Sur un banc ensoleillé, au milieu des bâtisses néo-gothiques couvertes de lierre de l’Université de Chicago, au faux air de quelque palais de fantasy, la Société de Recherches sur la Fiction et la Fctionnalité est née d’une conversation, entre Alison James et moi-même. Nos ambitions étant d’emblée rien moins que planétaires, nous avons tout de suite voulu élargir notre duo à une personne d’un pays non européen et non anglophone, où les recherches sur la fictionnalité existaient significativement. Akihiro Kubo, à l’époque de l’Institut de Recherches sur les Humanités de l’Université de Kyoto, maintenant professeur à l’Université de Kwansei Gakuin (non loin de Kobé), traducteur de Jean-Marie Schaeffer et de Gérard Genette, est devenu le deuxième vice-président de la société. Entre 2019 et 2024, trois congrès se sont déroulés, organisés par nous trois, dans nos lieux d’exercice : à Paris, à la Sorbonne nouvelle, en novembre 2019 (« Can Fiction change the World? »), puis à l’Université de Chicago en mars 2021 (« Impossible fictions »), et dans quelques jours, fin octobre 2024, à l’Université de Kwansei Gakuin (« Degrees of fictionality »). Les deux premiers colloques sont publiés (le premier sur papier, le second en ligne), nous avons réalisé un handbook, Fiction and Belief (Routledge, 2023).

             Le cycle lié à la fondation de la société se clôt. Le prochain colloque, en 2026, ne sera pas organisé par un des membres du trio originel ; un nouveau site internet, plus beau et plus professionnel, voit le jour ; un projet de revue se précise. Avec 176 membres, la relève se dessine, la prospérité de la société semble assurée. Certes, nous aimerions plus de membres venant des pays d’Afrique, d’Amérique latine, du monde arabe et d’Asie (nous avons quelques membres japonais et chinois, fort actifs, mais hélas en nombre insuffisant, et aucun coréen ou coréenne, ni d’aucun autre pays d’Asie). Les pays d’Europe sont eux-mêmes inégalement représentés, trop peu de membres appartenant à ceux du sud et de l’est. Nous ne désespérerons jamais de combler ces blancs.
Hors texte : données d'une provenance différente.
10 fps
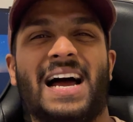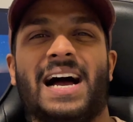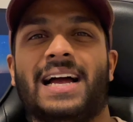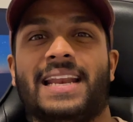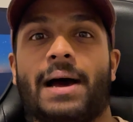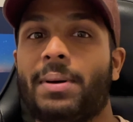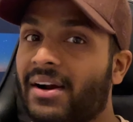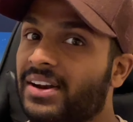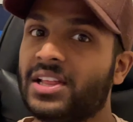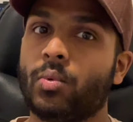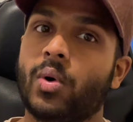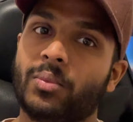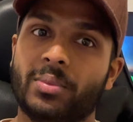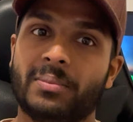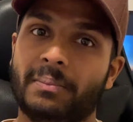And apparently there
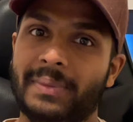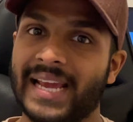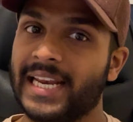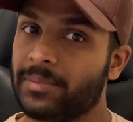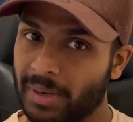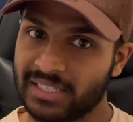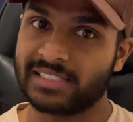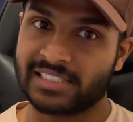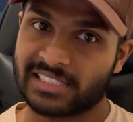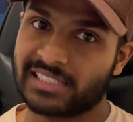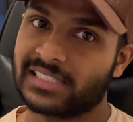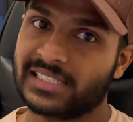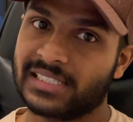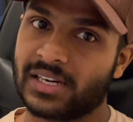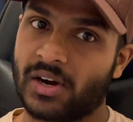won't be any buttons
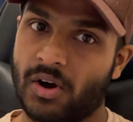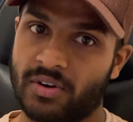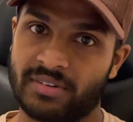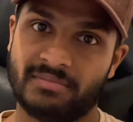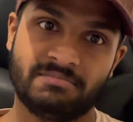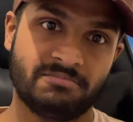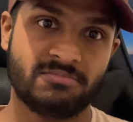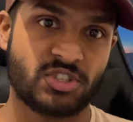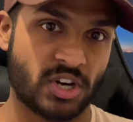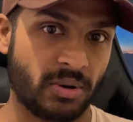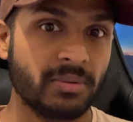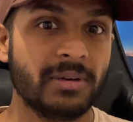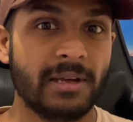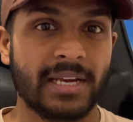on show.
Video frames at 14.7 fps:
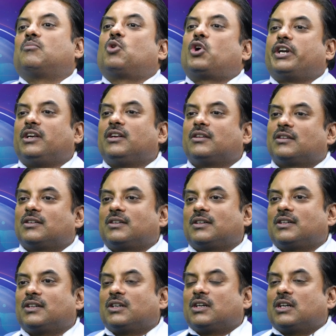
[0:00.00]
body.
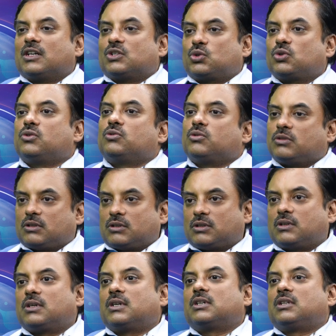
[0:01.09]
So,
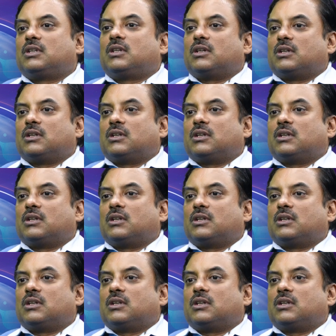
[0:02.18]
the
            Des recherches et des colloques sur la fiction et la fictionnalité (les personnages, la métalepse, les mondes possibles, les fake-news…) se déroulent partout. Mais trop souvent, surtout en sciences humaines, les frontières entre les disciplines et les pays, même proches, dressent une forteresse impénétrable autour des travaux de leurs membres, réalisés dans la langue nationale et se contentant d’une audience de proximité. Plus largement, si le besoin presque universel de fiction ne suscite pas nécessairement de l’intérêt pour une réflexion savante sur cet usage de l’imaginaire, nombreux sont ceux et celles qui s’interrogent sur la différence entre réalité et fiction, sur le rapport entre fiction et mensonge. On se félicite de ce que la fiction envahisse le monde, ou, au contraire, on s’en alarme, on s’inquiète de son repli et de l’hostilité qui s’exprime à son égard. Pourquoi ne pas échanger des informations et des idées ? Participer à des discussions dans un cercle élargi, international ? Se connaître et faire connaître ce qu’on écrit et ce qu’on pense ?

            Puissent ce nouveau site et la revue qui s’annonce inviter encore davantage au partage des idées et des recherches, mais aussi à l’amour de la fiction.